-- Opening Marker --

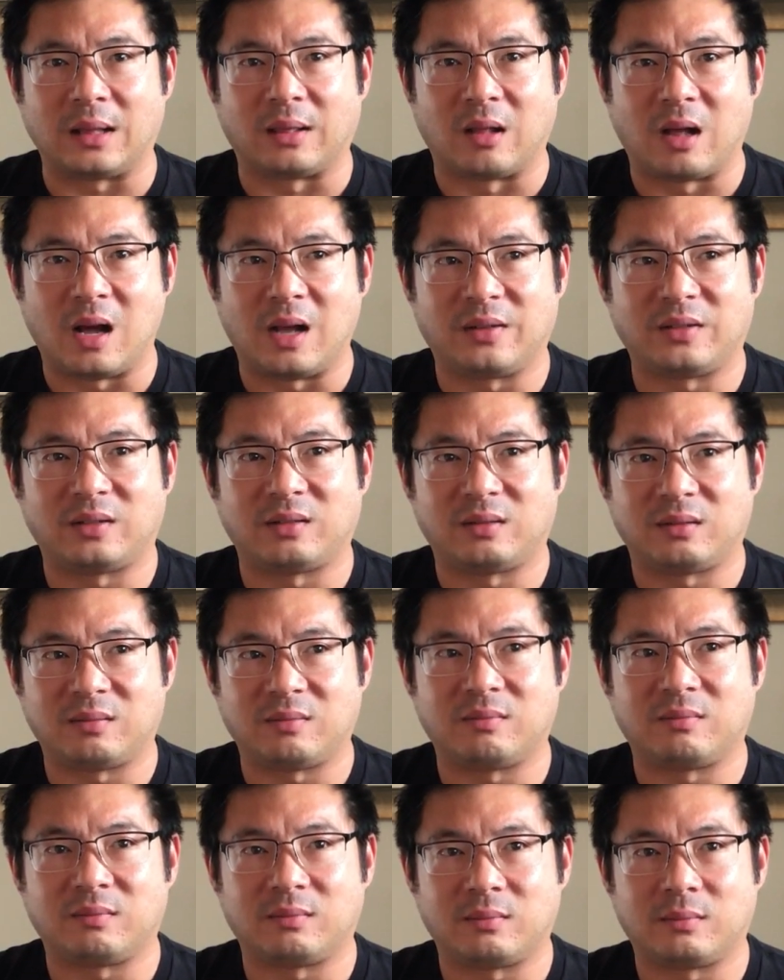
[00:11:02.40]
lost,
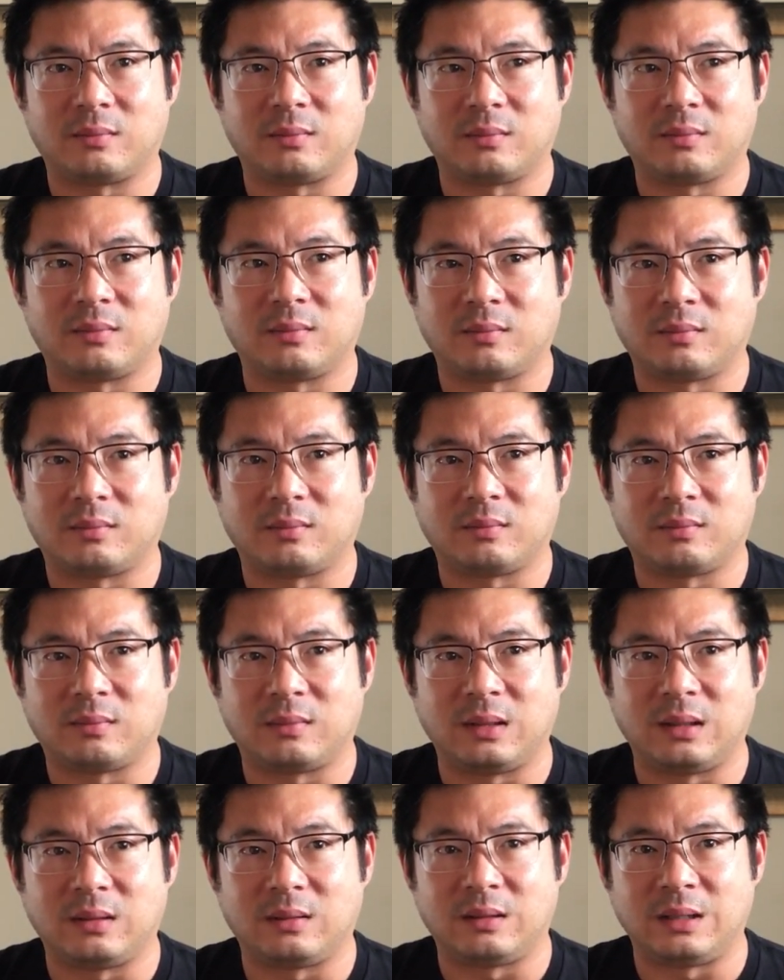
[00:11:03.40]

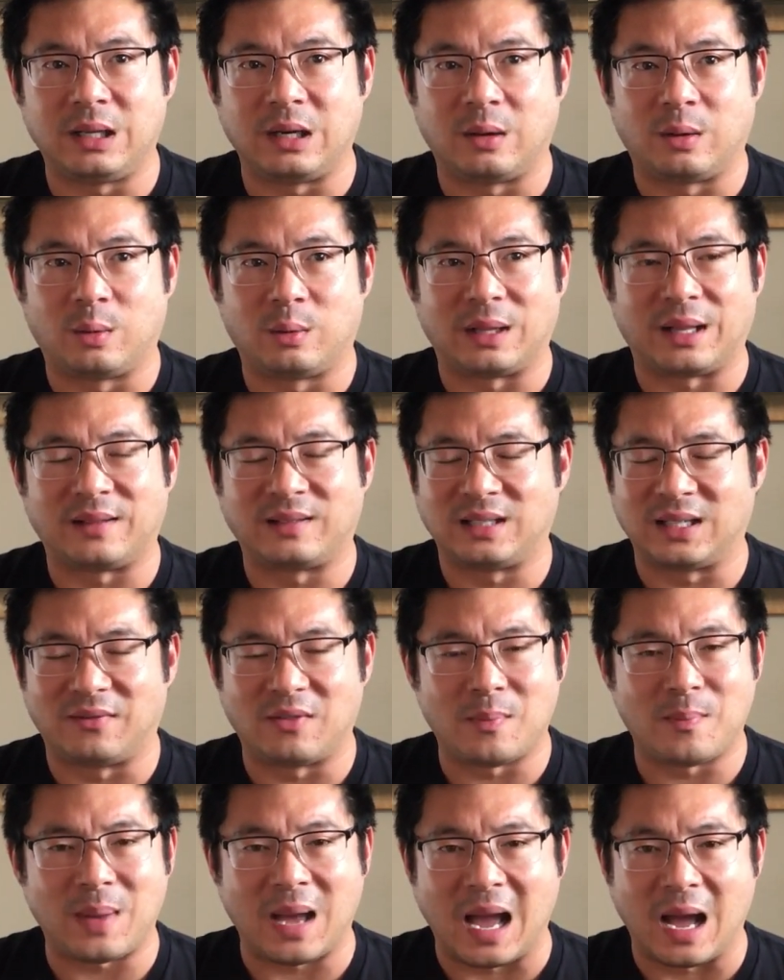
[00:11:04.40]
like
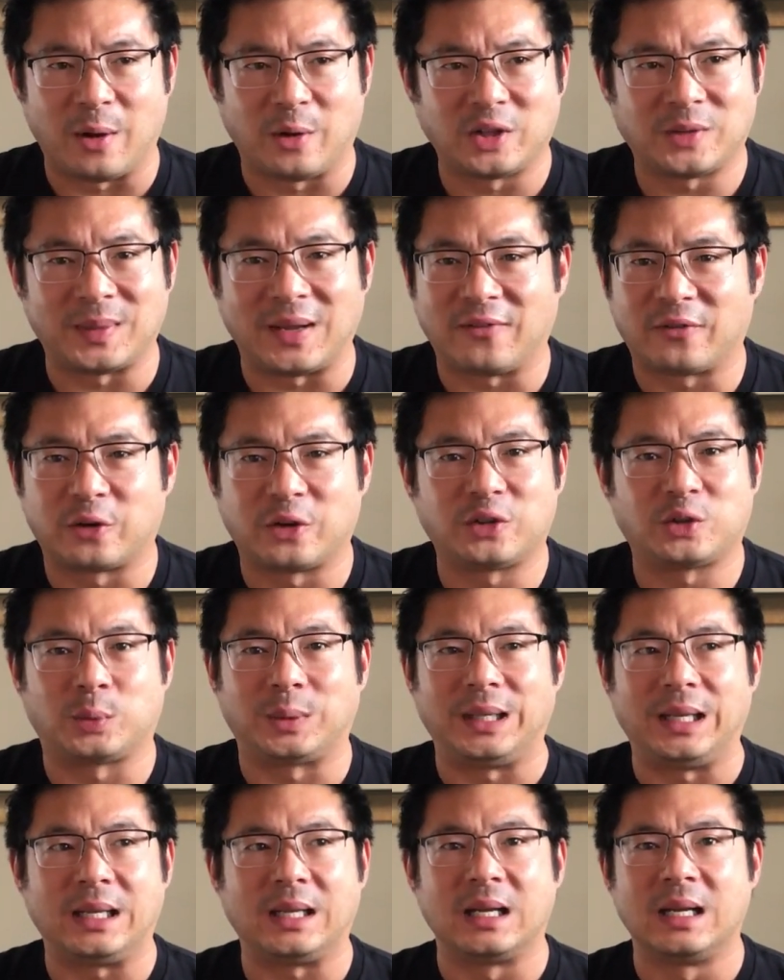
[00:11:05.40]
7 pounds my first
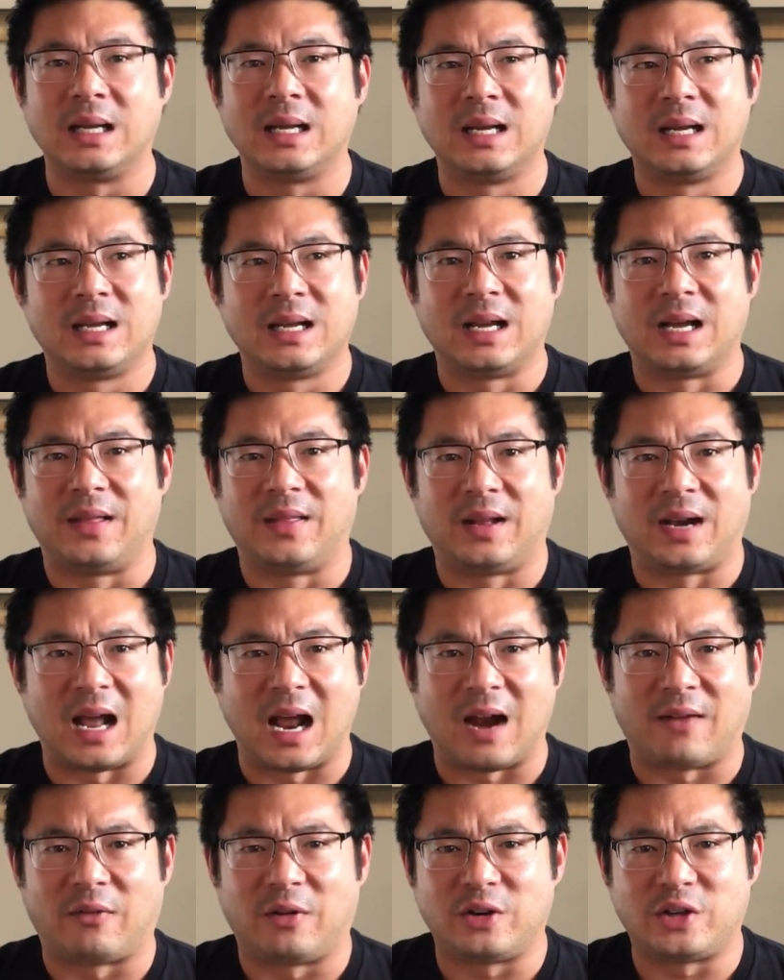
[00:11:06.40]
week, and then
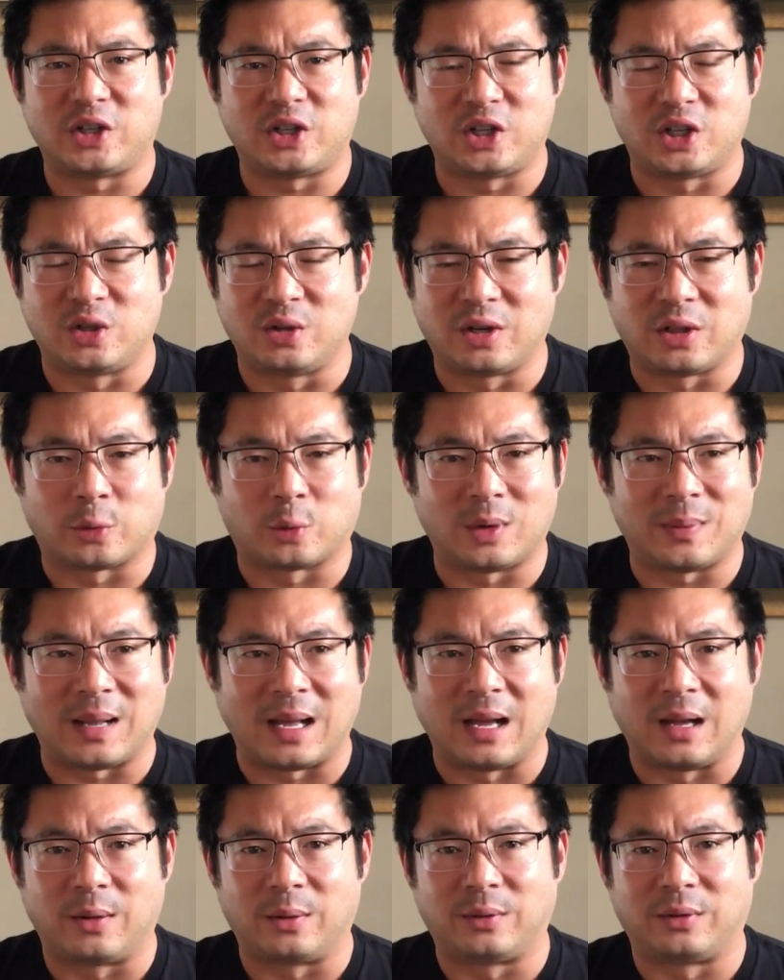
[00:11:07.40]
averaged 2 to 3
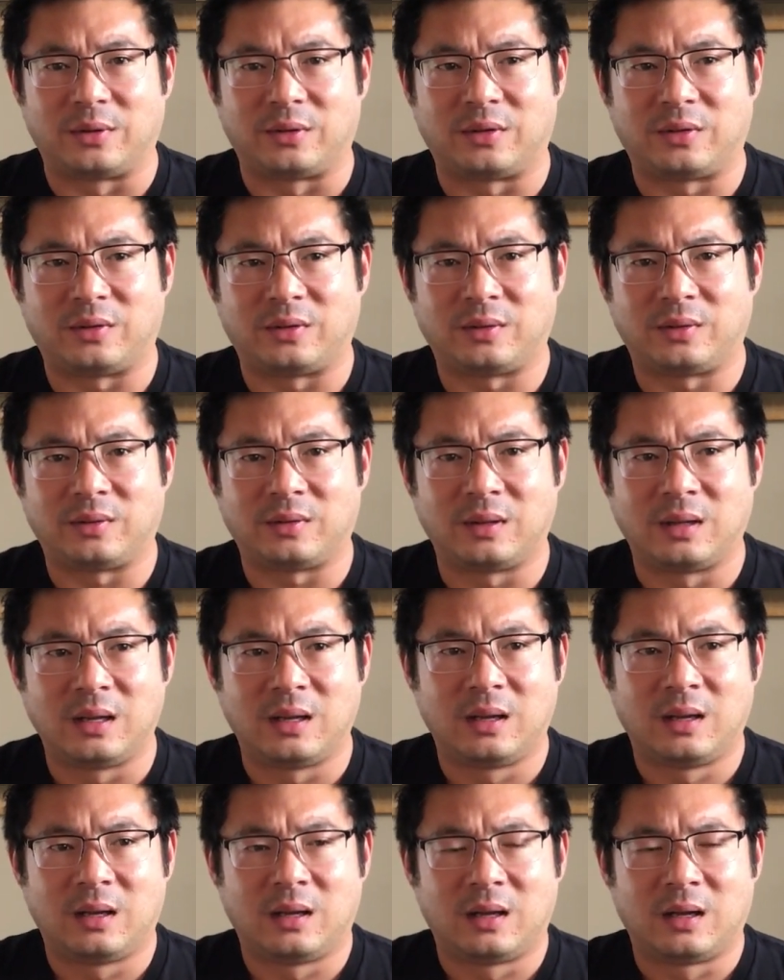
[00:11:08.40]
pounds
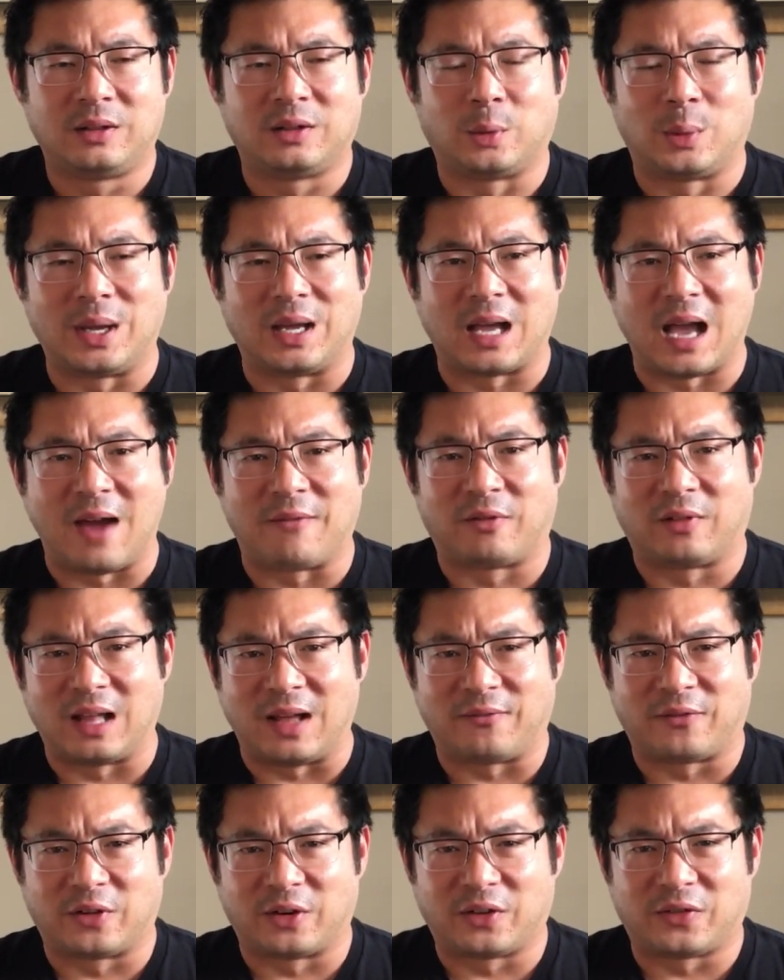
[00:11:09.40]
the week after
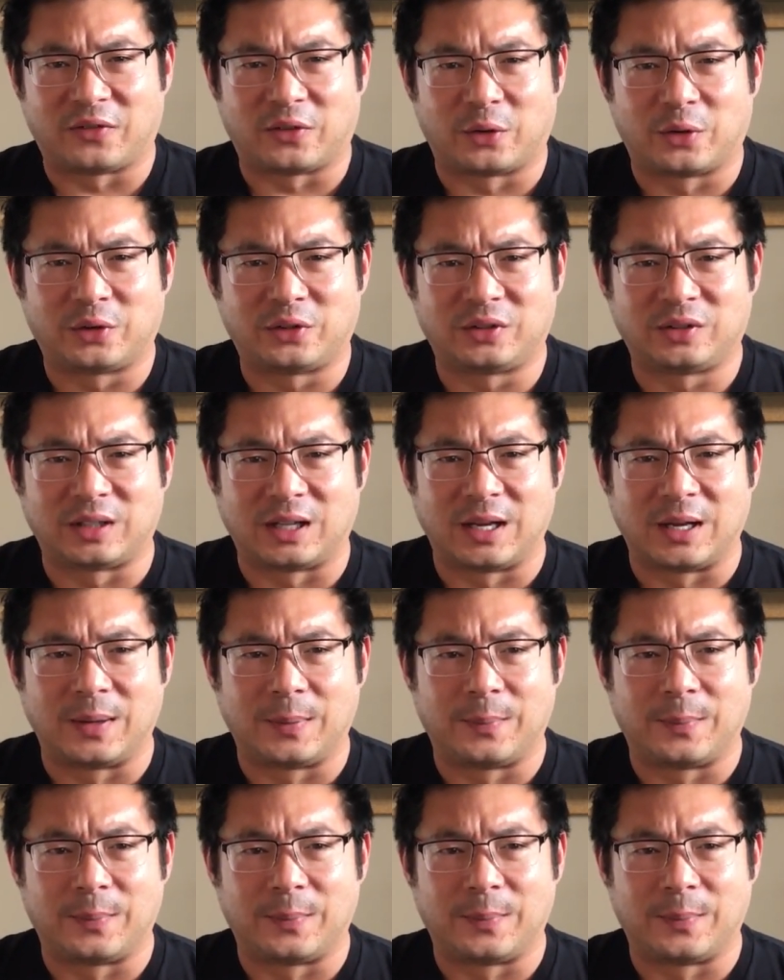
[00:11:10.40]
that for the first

-- Closing Marker --

(Exercise prompt): All of the material above must be given again verbatim, except for the pictures.

(Written solution):
[00:11:02.40]
lost,
[00:11:03.40]

[00:11:04.40]
like
[00:11:05.40]
7 pounds my first
[00:11:06.40]
week, and then
[00:11:07.40]
averaged 2 to 3
[00:11:08.40]
pounds
[00:11:09.40]
the week after
[00:11:10.40]
that for the first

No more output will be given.